Job Summary:We are seeking a Databricks Developer with strong Java expertise to design, build, and maintain large-scale data processing solutions and AI/ML platforms. The role focuses on developing scalable data pipelines, optimizing Spark jobs, and ensuring data governance and security in cloud environments such as AWS or Azure. The ideal candidate will work closely with data scientists, ML engineers, and business teams to deliver reliable, high-performance data solutions.
Experience: 5+ years in software or data engineering, preferably with Databricks and cloud data platforms
Key Responsibilities:- Data Pipeline Development: Design, develop, and maintain scalable ETL/ELT processes and data pipelines using Java and Apache Spark on Databricks.
- Performance Optimization: Tune Spark jobs for performance, stability, and cost-efficiency; troubleshoot issues like data skew and memory errors.
- Cloud Integration: Integrate Databricks solutions with cloud-native services (AWS/Azure IAM, Storage, Networking).
- Automation & CI/CD: Build automation using Java APIs and Infrastructure-as-Code tools such as Terraform; manage orchestration and monitoring.
- Collaboration & Support: Partner with data scientists, ML engineers, and business teams to gather requirements, define compute needs, and support production environments.
- Governance & Security: Implement data governance policies, RBAC, encryption, and compliance standards using Delta Lake and Unity Catalog.
- Code Quality: Write clean, efficient Java code following best practices and participate in code reviews.
Required Skills & Qualifications:- Proficiency in Java (Java 8+) and Spark fundamentals (DataFrames, SQL, RDDs).

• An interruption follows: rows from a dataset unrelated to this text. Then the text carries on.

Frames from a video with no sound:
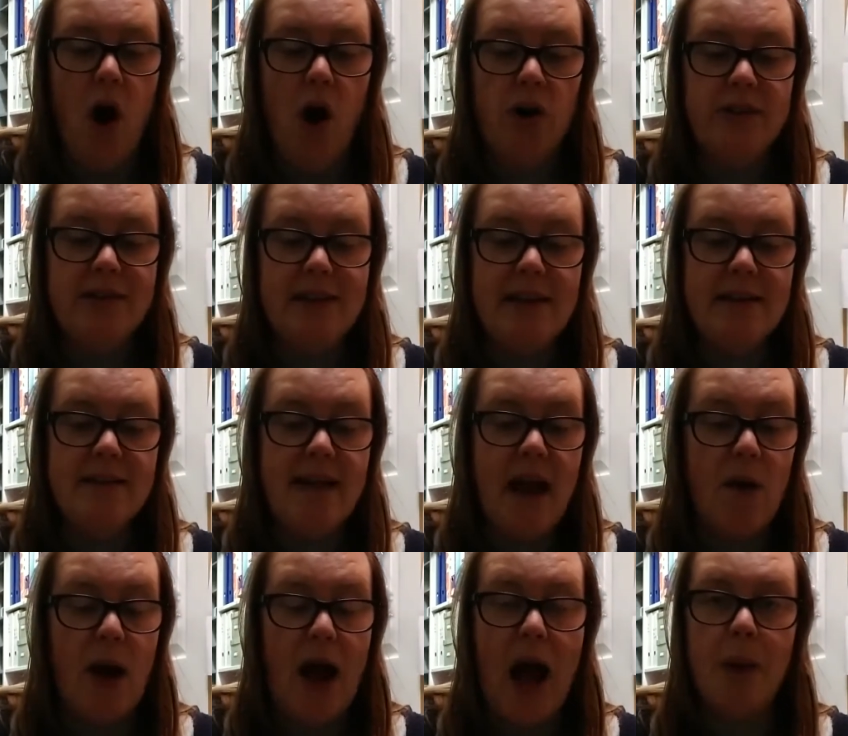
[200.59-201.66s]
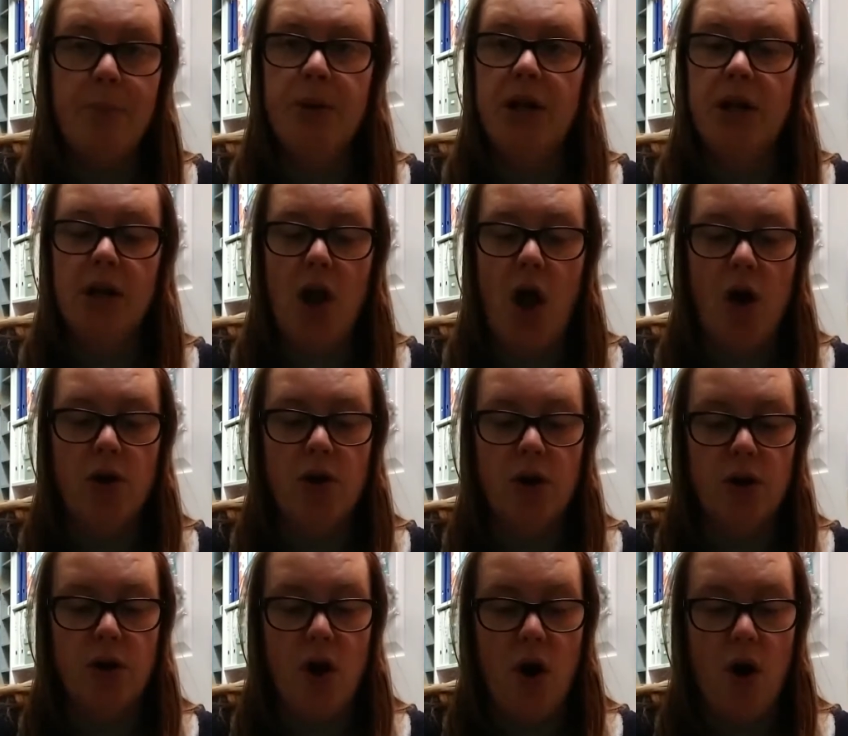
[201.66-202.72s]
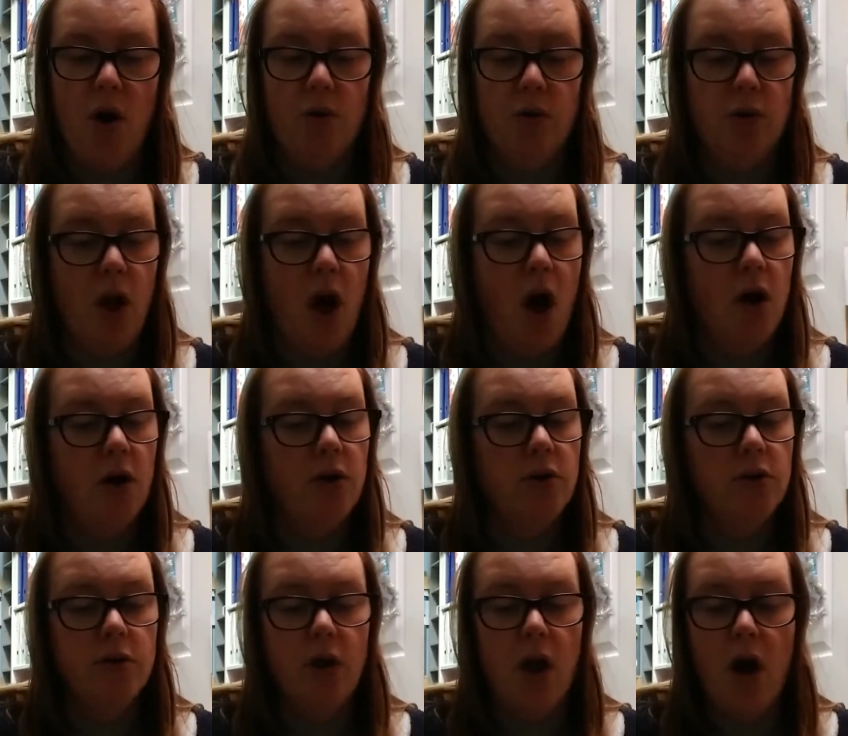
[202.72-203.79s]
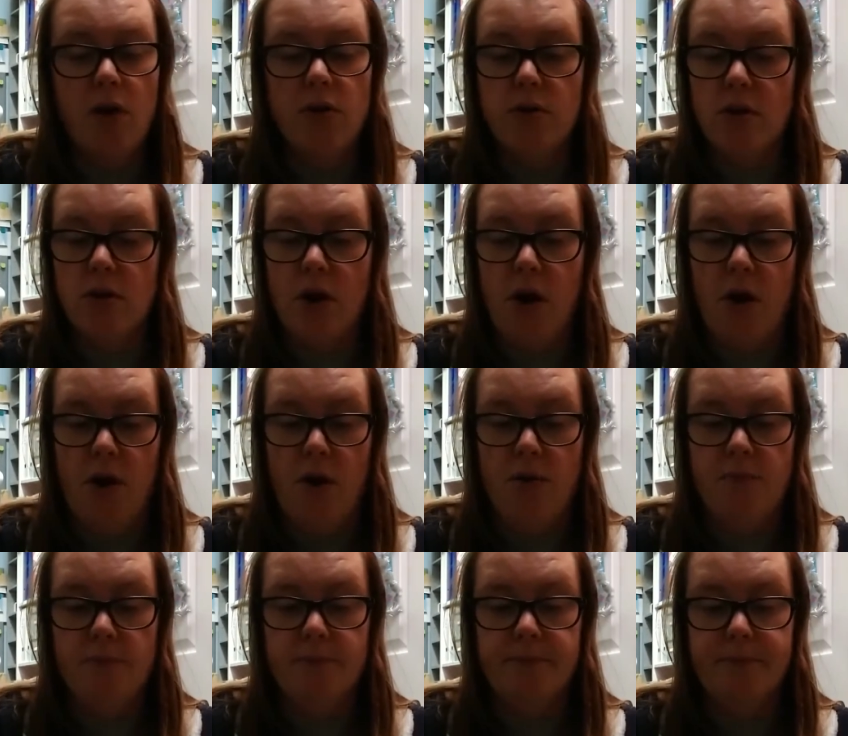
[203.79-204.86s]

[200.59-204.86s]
Or did now happen long ago, long, long ago?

- Hands-on experience with Databricks (workspace management, clusters, jobs, Delta Lake, MLflow, Unity Catalog).
- Deep understanding of cloud infrastructure (AWS or Azure).
- Experience with CI/CD pipelines (GitHub Actions, Azure DevOps), Terraform, and monitoring tools (Grafana, Prometheus).
- Knowledge of Agile development methodologies.
- Strong analytical, problem-solving, and communication skills.
Technical Requirements:- Programming Languages: Java, J2EE
- Cloud Technologies: AWS, Azure
- Frameworks: Struts, Spring, Spring Boot, Microservices, Kafka, Spark
- Databases: Oracle, MySQL, MongoDB, HBase, DB2
- Web/App Servers: WebLogic, Tomcat, WebSphere
- Web Technologies: ReactJS, Angular
- Build/ETL Tools: Maven, Jenkins, Pentaho, Databricks
Preferred Qualifications / Certifications:- Databricks Certified Professional Data Engineer (preferred)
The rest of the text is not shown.